Ronald died Sept. 19, 2021, in Brookline, Mass., at the age of 93.
Born in New York, Ronald spent his youth in Hell’s Kitchen, learning statistics from horse racing and fishing for nickels through subway grates. He graduated from Stuyvesant High School at age 15 before studying engineering at New York University night school and working days for mathematician Richard Courant. In 1952 he earned the first Ph.D. granted by Princeton’s Department of Aeronautical Engineering.

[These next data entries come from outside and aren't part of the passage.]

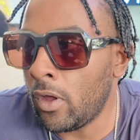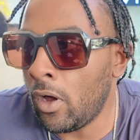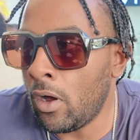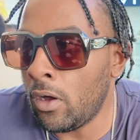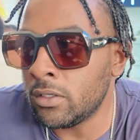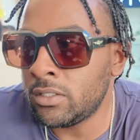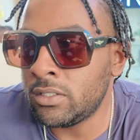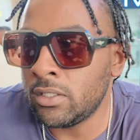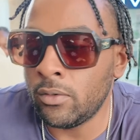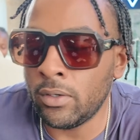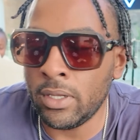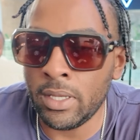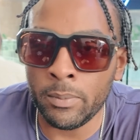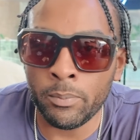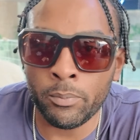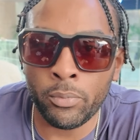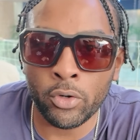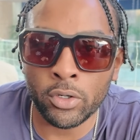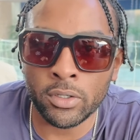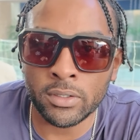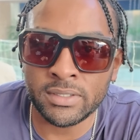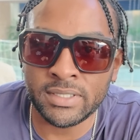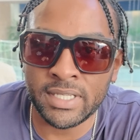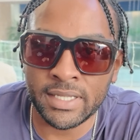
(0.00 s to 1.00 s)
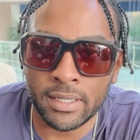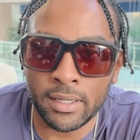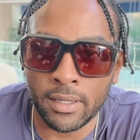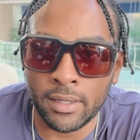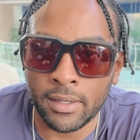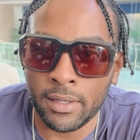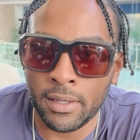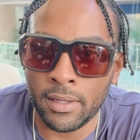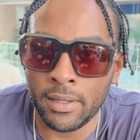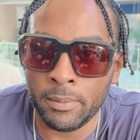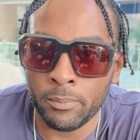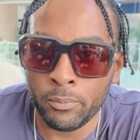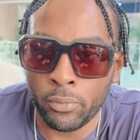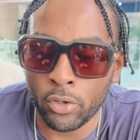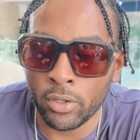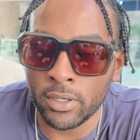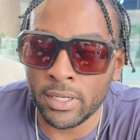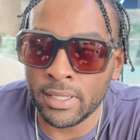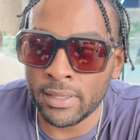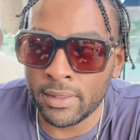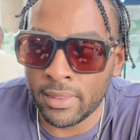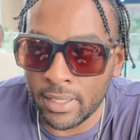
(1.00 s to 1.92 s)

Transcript: Also, importing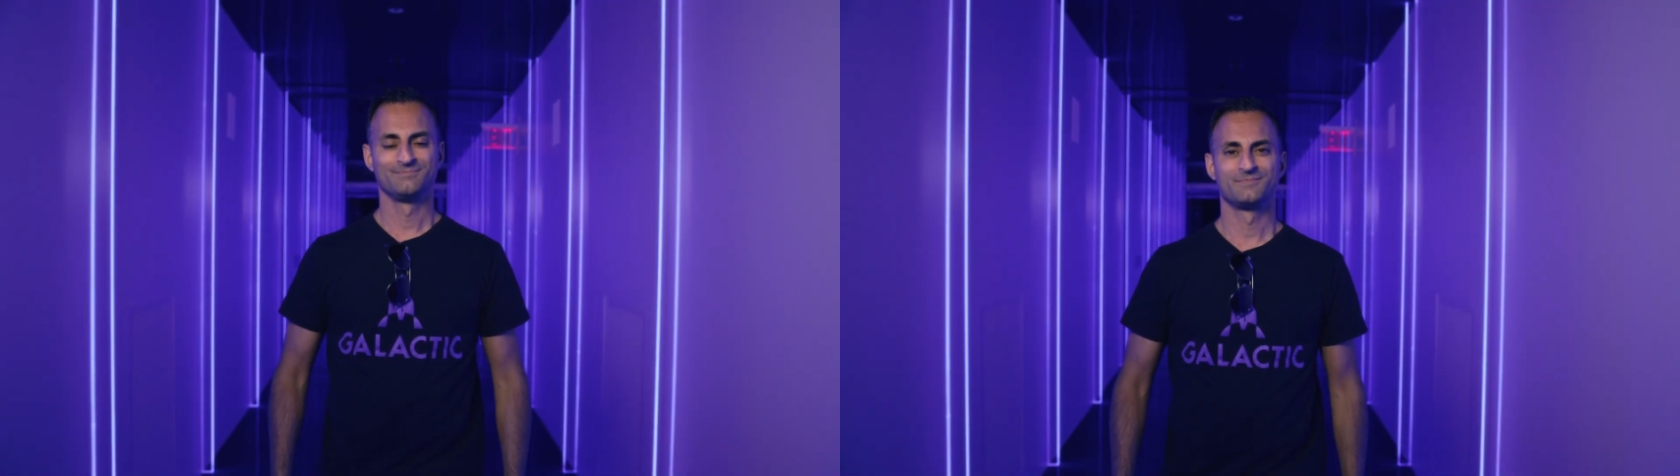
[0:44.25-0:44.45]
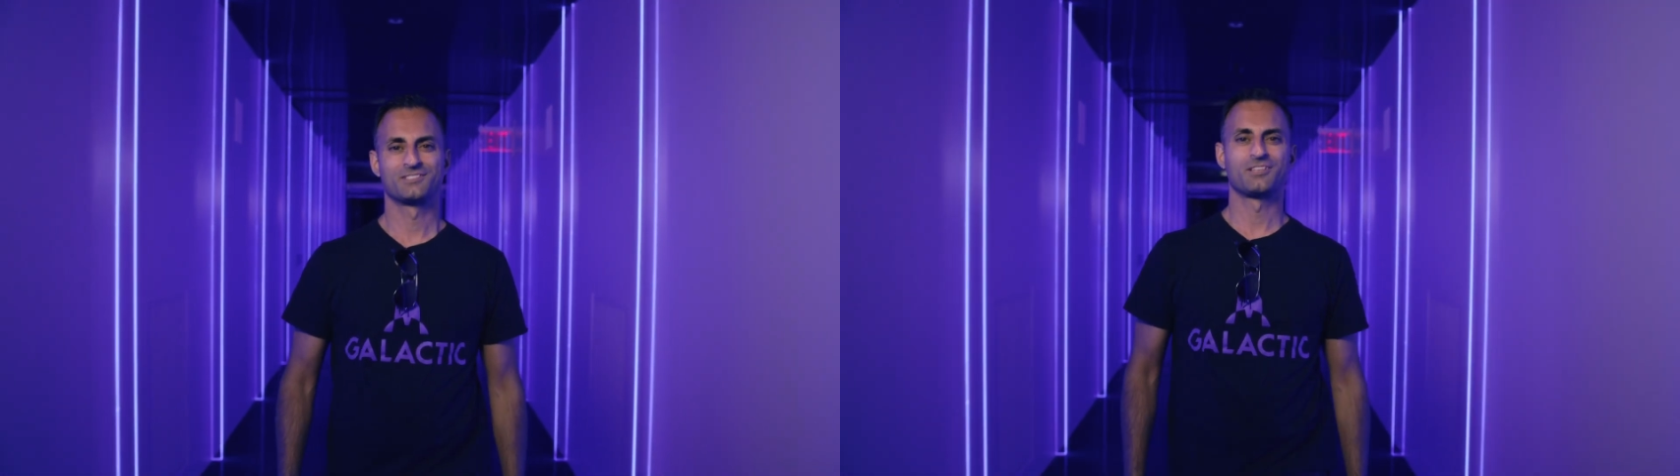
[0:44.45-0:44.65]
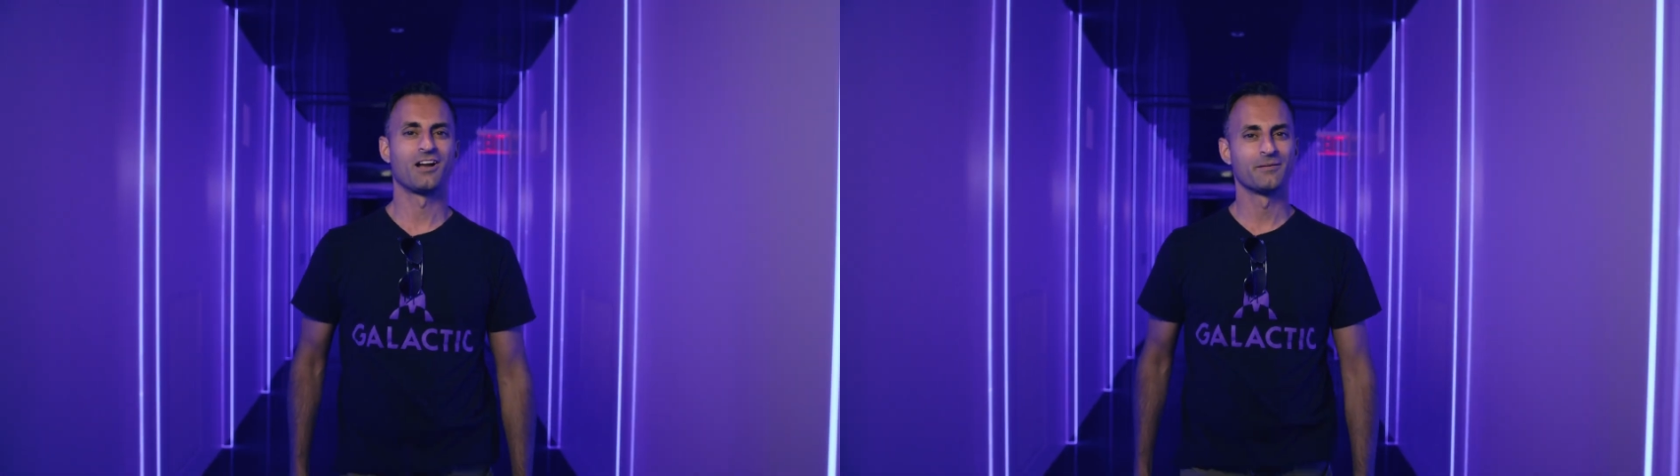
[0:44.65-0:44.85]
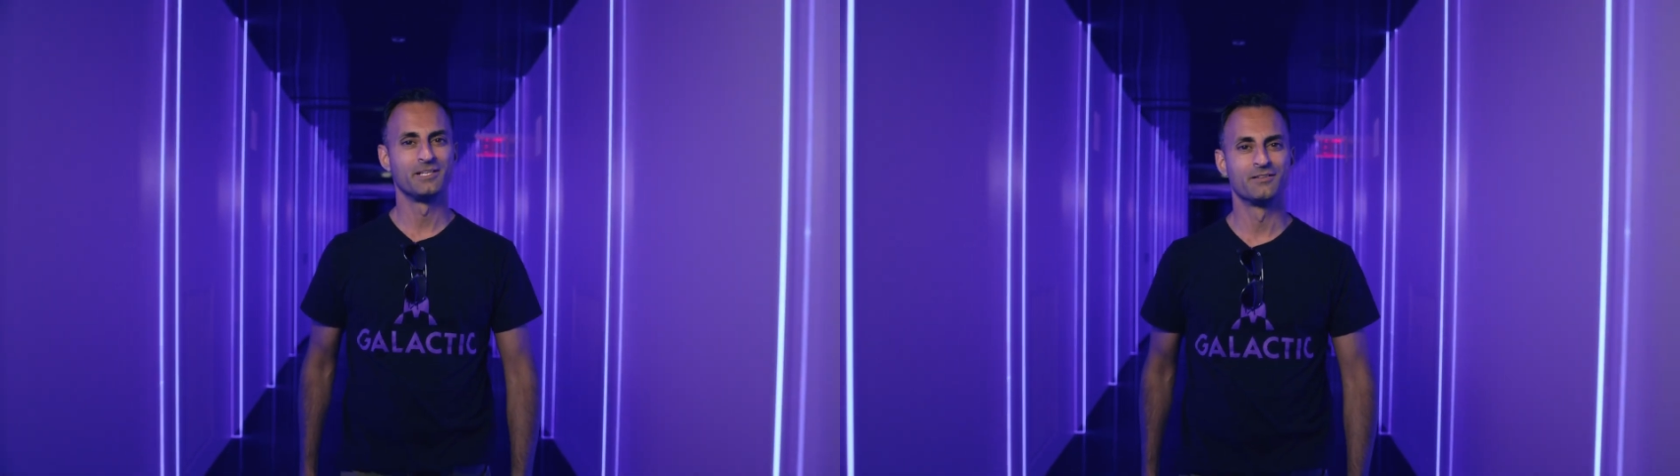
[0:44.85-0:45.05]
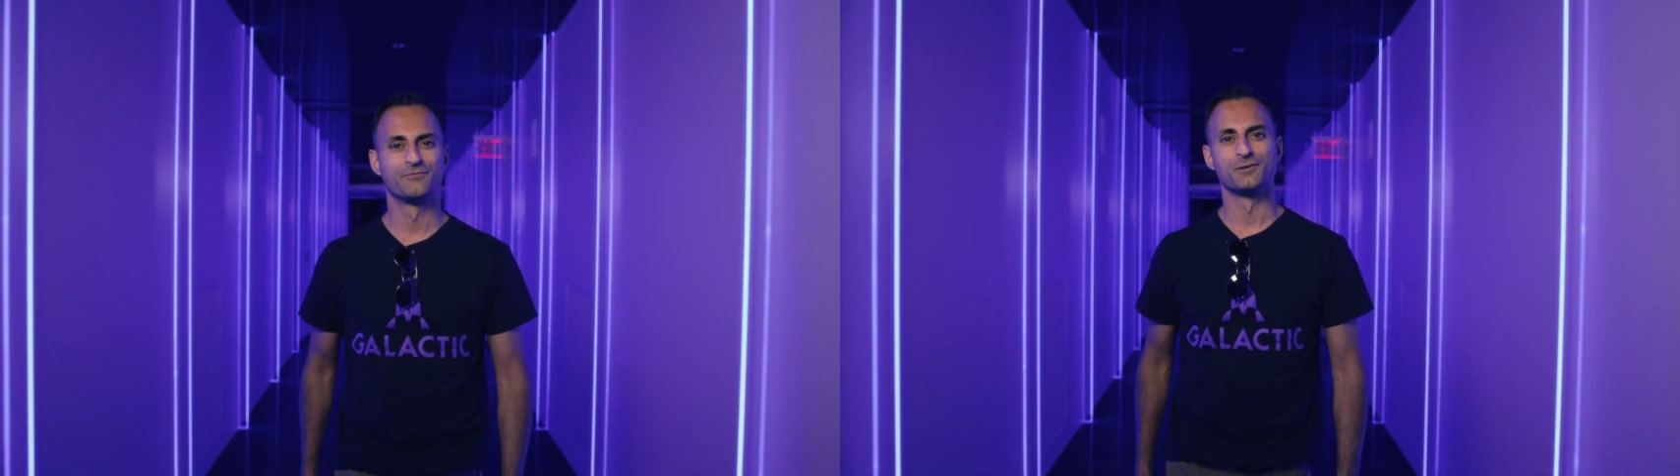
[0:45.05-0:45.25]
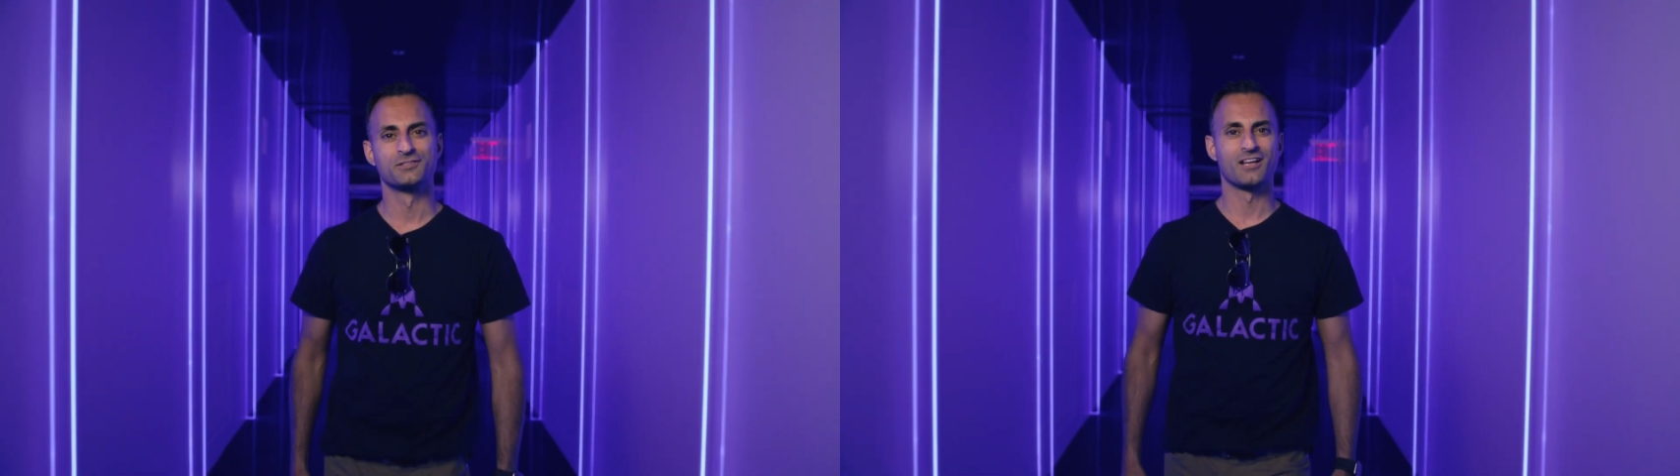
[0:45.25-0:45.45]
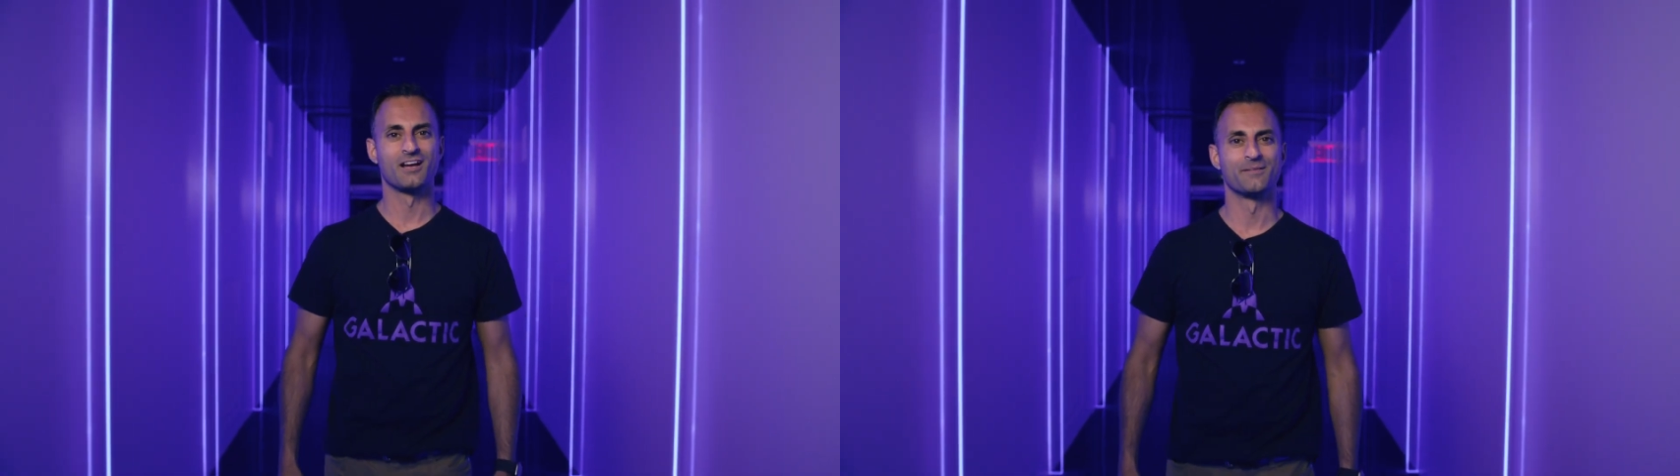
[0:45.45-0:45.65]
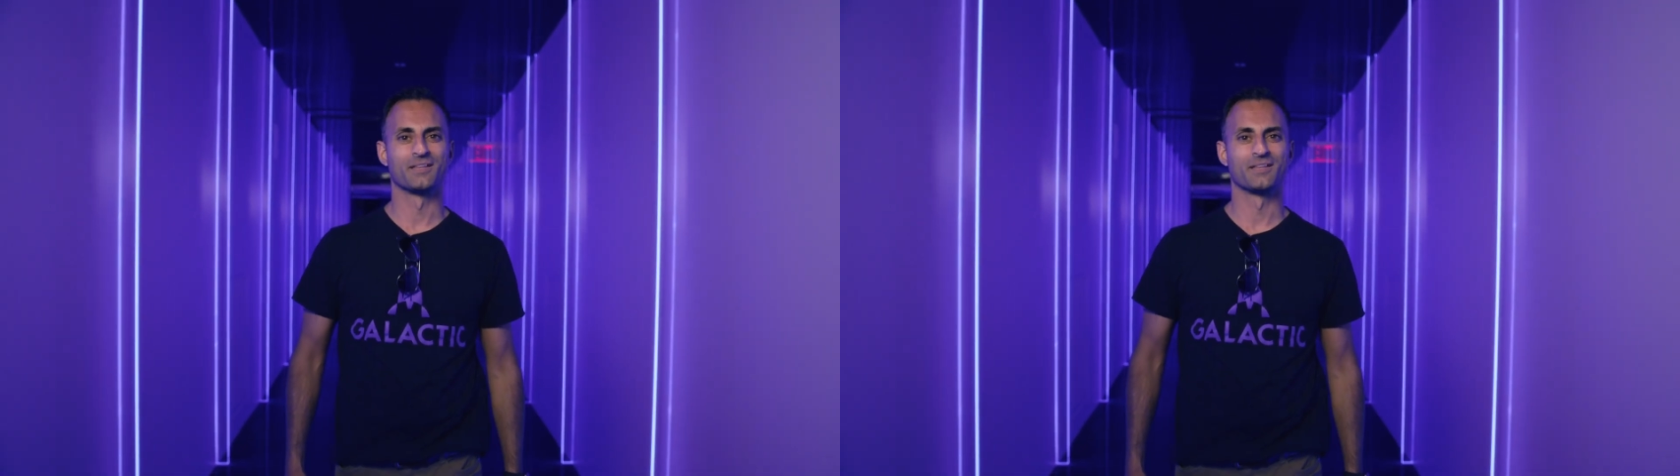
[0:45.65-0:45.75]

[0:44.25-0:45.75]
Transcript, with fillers: It's gotta be the first time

After serving as a professor at Brown, Ronald joined MIT’s mechanical engineering department in 1962, and served as the Ford Professor of Engineering until retirement in 1996. He played a principal role in many scientific and technical achievements in the post-World War II era, including early spacecraft design, ballistic missile reentry physics, the composition of comet tails, alternative energy sources, and toxic-waste remediation.
Ronald’s books Hypersonic Inviscid Flow (with Wally Hayes), Synthetic Fuels (with Edwin Hicks) and Physicochemical Hydrodynamics remain reference works on these topics. He was elected to the National Academy of Science, the National Academy of Engineering, and the American Academy of Arts and Sciences, and received a Guggenheim Fellowship.
He is survived by his son, Sid; daughter Laurie; and three grandchildren.
Graduate memorials are prepared by the APGA.